*THE TASK*:
Exactly the lines from the one with "[15:23.39-15:24.39]" through the end of the records below are needed, minus any pictures.

*INPUT DATA*:

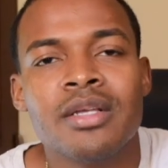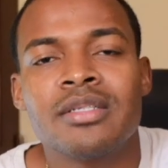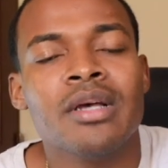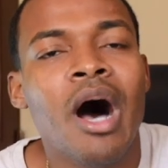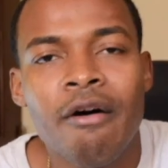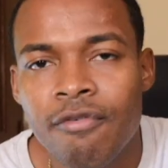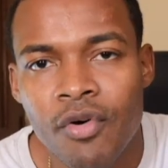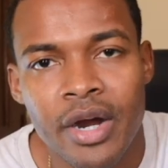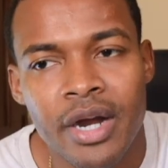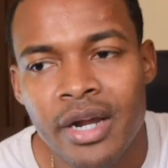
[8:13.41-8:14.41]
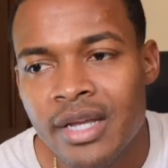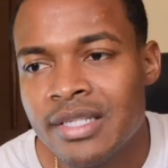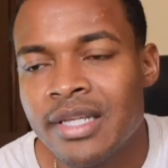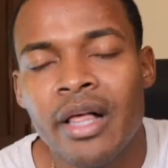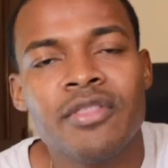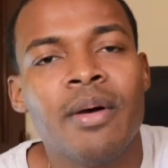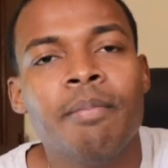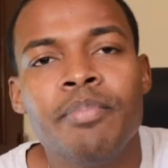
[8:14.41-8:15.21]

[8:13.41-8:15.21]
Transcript: software selling them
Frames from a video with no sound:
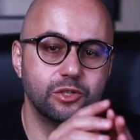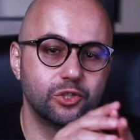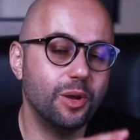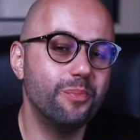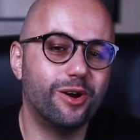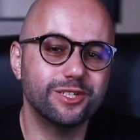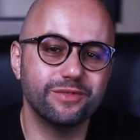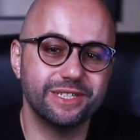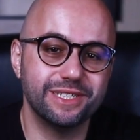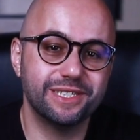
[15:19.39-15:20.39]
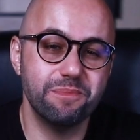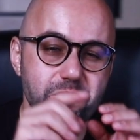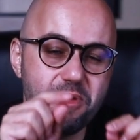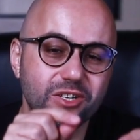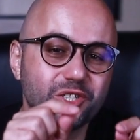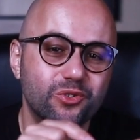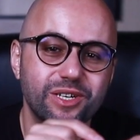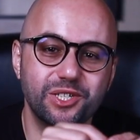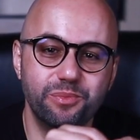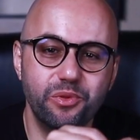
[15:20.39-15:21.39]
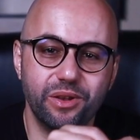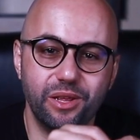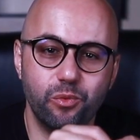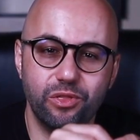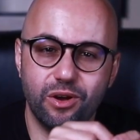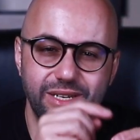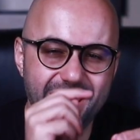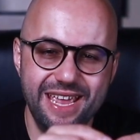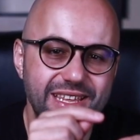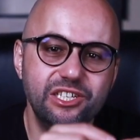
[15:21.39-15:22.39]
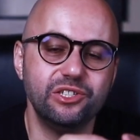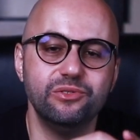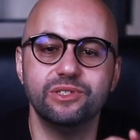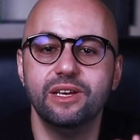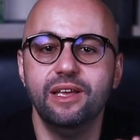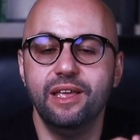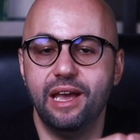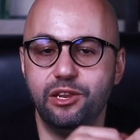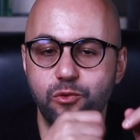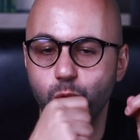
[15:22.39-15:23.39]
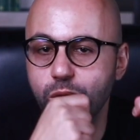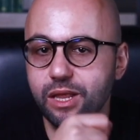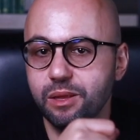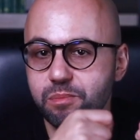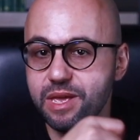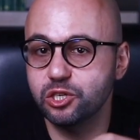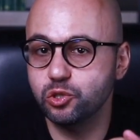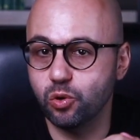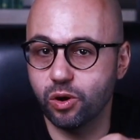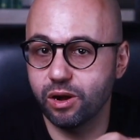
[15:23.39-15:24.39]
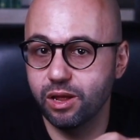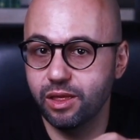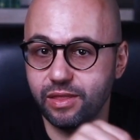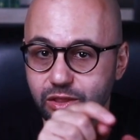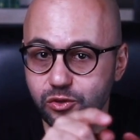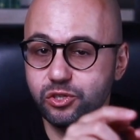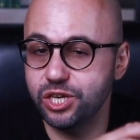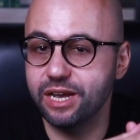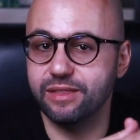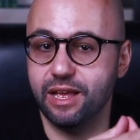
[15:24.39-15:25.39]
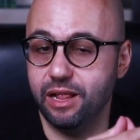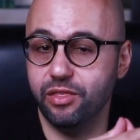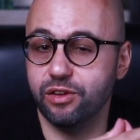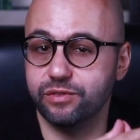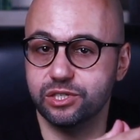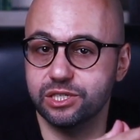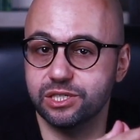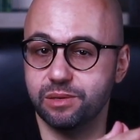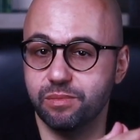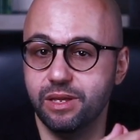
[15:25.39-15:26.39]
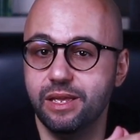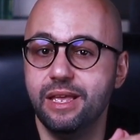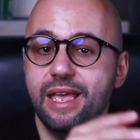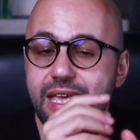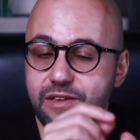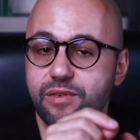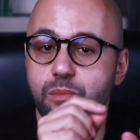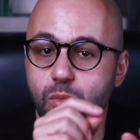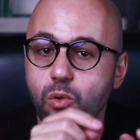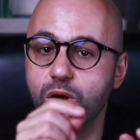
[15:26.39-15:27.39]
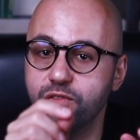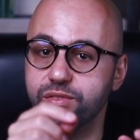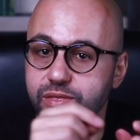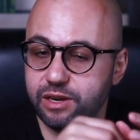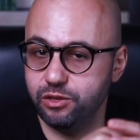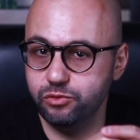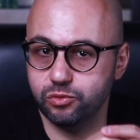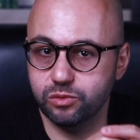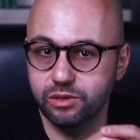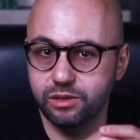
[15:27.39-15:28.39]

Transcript: Some part of the system must run smoothly without any issues, and you will make sure that you check the health of the system even more often than usual.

*ANSWER SPACE*:
[15:23.39-15:24.39]
[15:24.39-15:25.39]
[15:25.39-15:26.39]
[15:26.39-15:27.39]
[15:27.39-15:28.39]

Transcript: Some part of the system must run smoothly without any issues, and you will make sure that you check the health of the system even more often than usual.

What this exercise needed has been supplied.